Saved data entries:
►
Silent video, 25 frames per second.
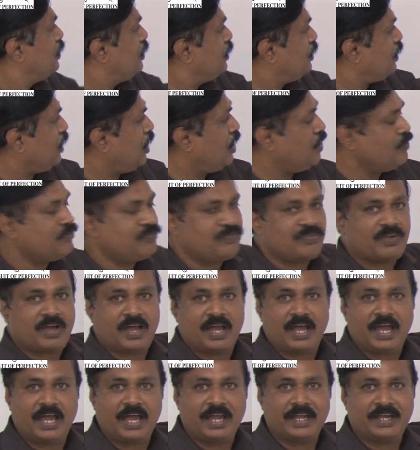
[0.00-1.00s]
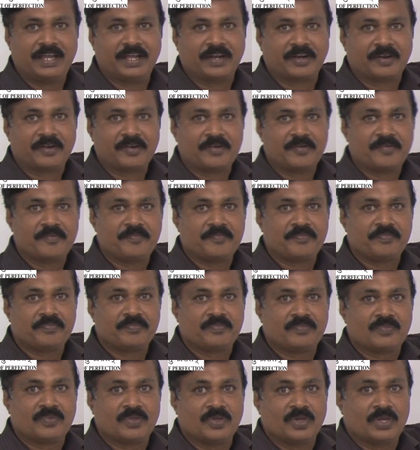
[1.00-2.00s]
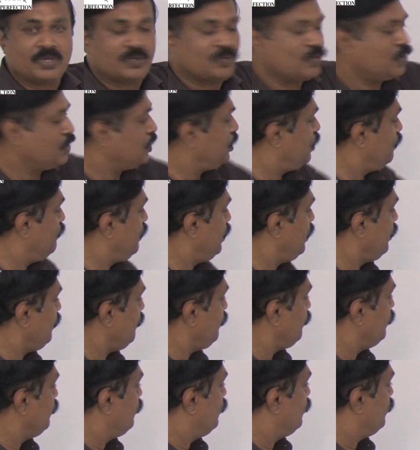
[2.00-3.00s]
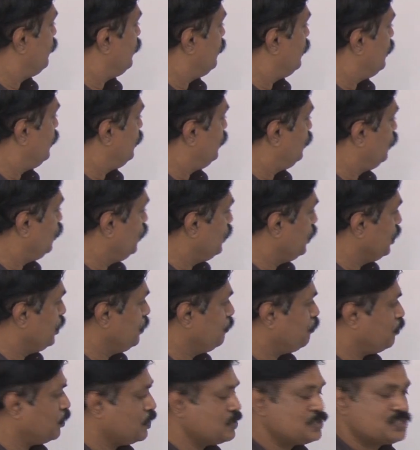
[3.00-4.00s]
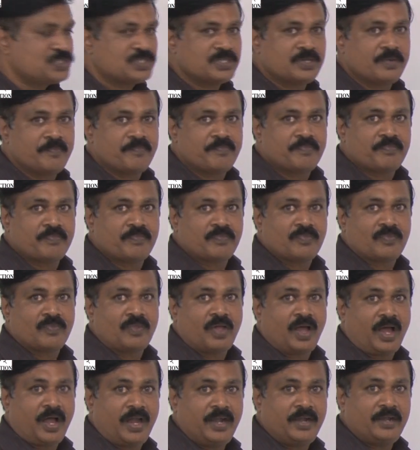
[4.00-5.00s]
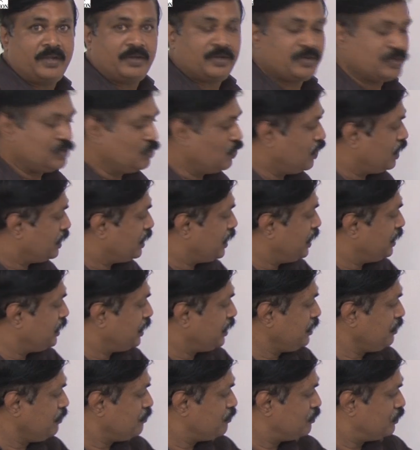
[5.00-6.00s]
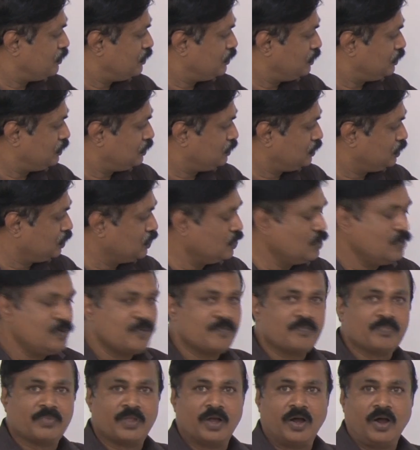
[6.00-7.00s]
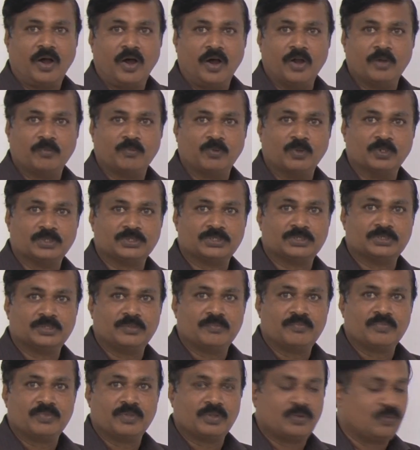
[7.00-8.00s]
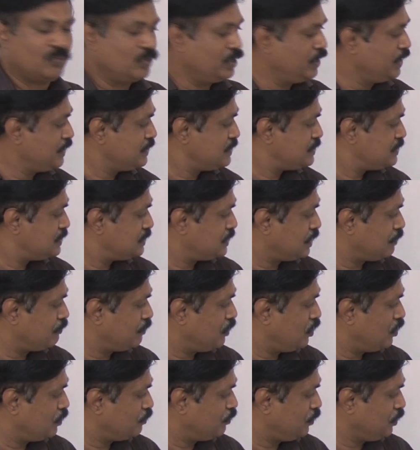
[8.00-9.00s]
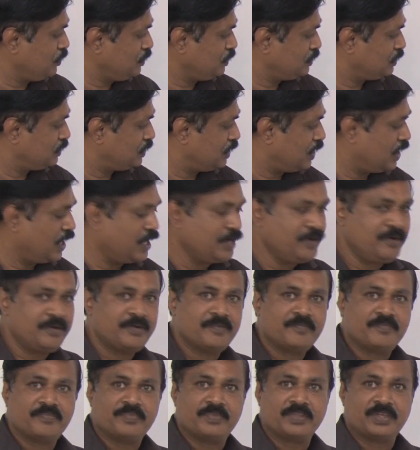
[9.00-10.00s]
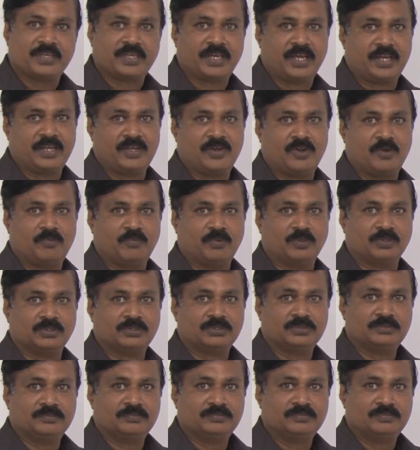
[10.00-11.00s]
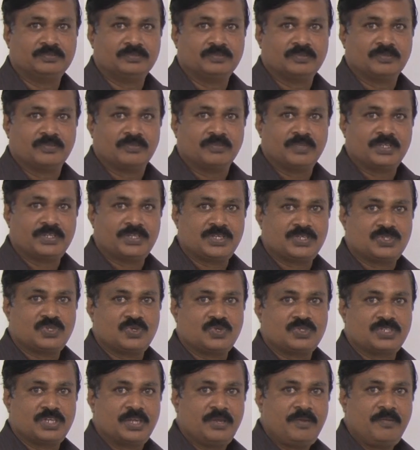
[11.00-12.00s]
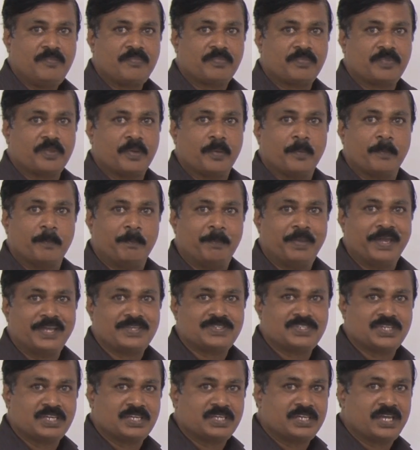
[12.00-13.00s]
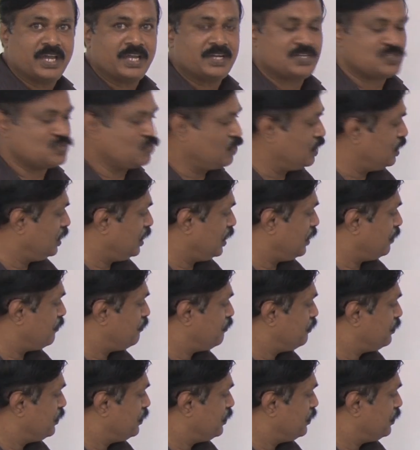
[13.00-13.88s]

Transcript: half adder. You are giving two inputs and you are getting two outputs. One is sum output and carry output. This is using basic gates only.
◄
* WHAT IS EXPECTED
Except for the pictures, give the data again word for word.

* EXERCISE OUTPUT
Silent video, 25 frames per second.
[0.00-1.00s]
[1.00-2.00s]
[2.00-3.00s]
[3.00-4.00s]
[4.00-5.00s]
[5.00-6.00s]
[6.00-7.00s]
[7.00-8.00s]
[8.00-9.00s]
[9.00-10.00s]
[10.00-11.00s]
[11.00-12.00s]
[12.00-13.00s]
[13.00-13.88s]

Transcript: half adder. You are giving two inputs and you are getting two outputs. One is sum output and carry output. This is using basic gates only.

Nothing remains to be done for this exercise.